Officials from China’s competition regulator conducted checks at the offices of the country’s leading food delivery operators, Alibaba Group Holding Ltd.’s Ele.me, Meituan, and JD.com Inc. this month, according to a Bloomberg report citing an article in the Chinese publication Economic Observer.
ByteDance Ltd.’s Douyin was also among the companies investigated.
The reported inspections are the latest in Beijing’s scrutiny of the domestic food delivery sector. The country’s three largest platforms have been locked in an intense price war this year, drawing criticism from top leadership concerned about price distortion and anticompetitive practices.

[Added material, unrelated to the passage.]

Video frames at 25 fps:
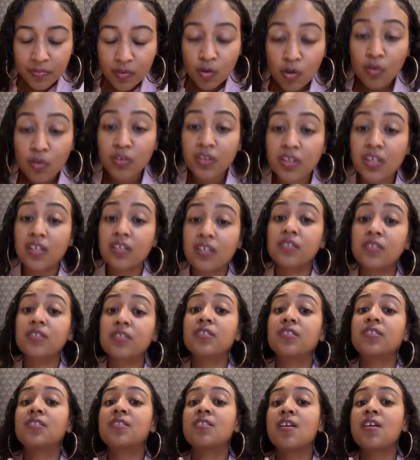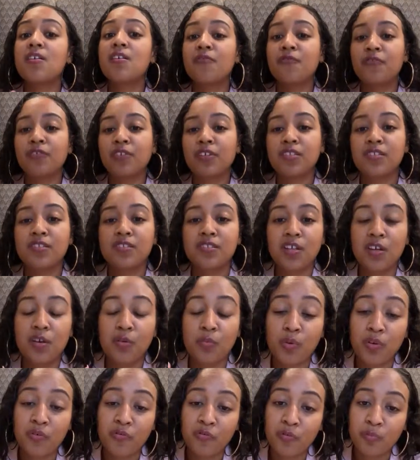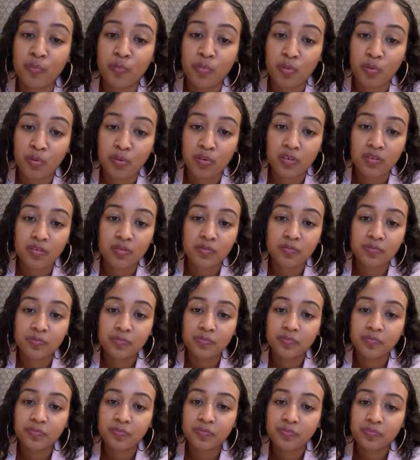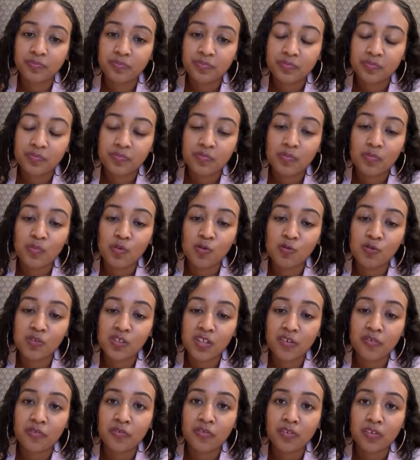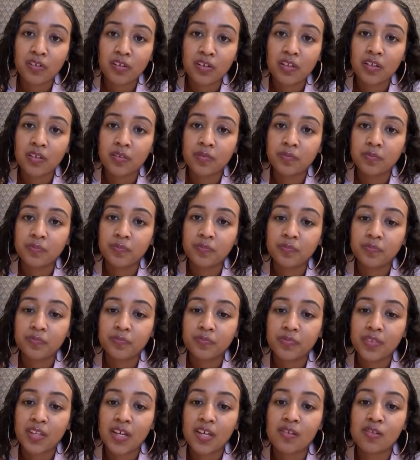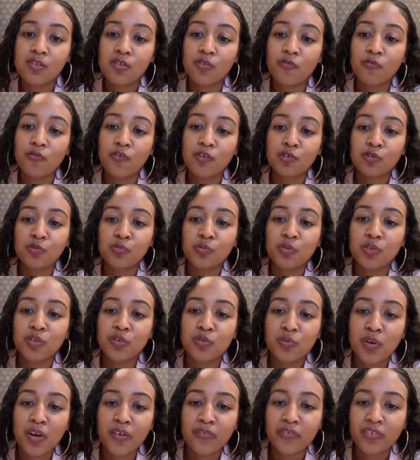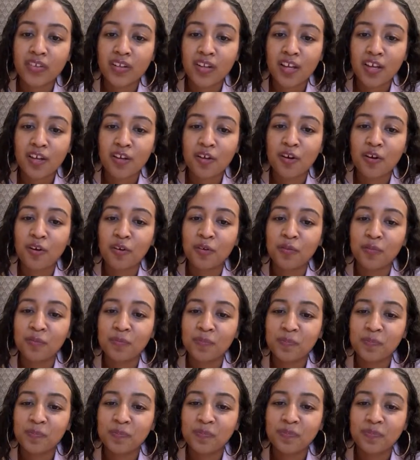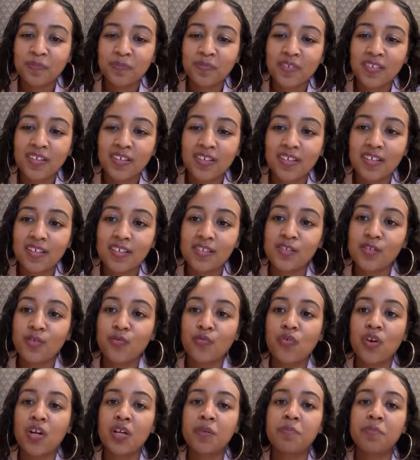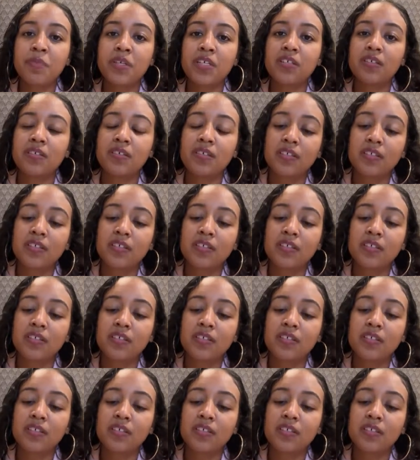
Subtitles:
Oh yes, definitely stay away from pork. Most definitely. That's the first one you have to let go. Is the red meat.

In July, President Xi Jinping backed a campaign to curb “disorderly competition,” and earlier this month, China’s economic planning agency and market regulator announced new measures to support the initiative. Authorities have also cited consumer complaints about food and service among the issues they are probing.
The investigations are ongoing, and platforms are preparing materials requested by the authorities, according to the report.
The development comes amid a high-stakes war in China’s food-delivery space, where companies have resorted to aggressive discounting to undercut rivals.
The competition escalated earlier this year when JD.com entered the space, prompting Meituan and Alibaba’s Ele.me to double down on promotions and subsidies to keep customers from jumping to rival services.
On Stocktwits, the retail sentiment was ‘bearish’ for BABA and ‘extremely bearish’ for JD as of early Friday. Alibaba’s shares are up 105% year-to-date, while JD’s shares have declined 2.8%.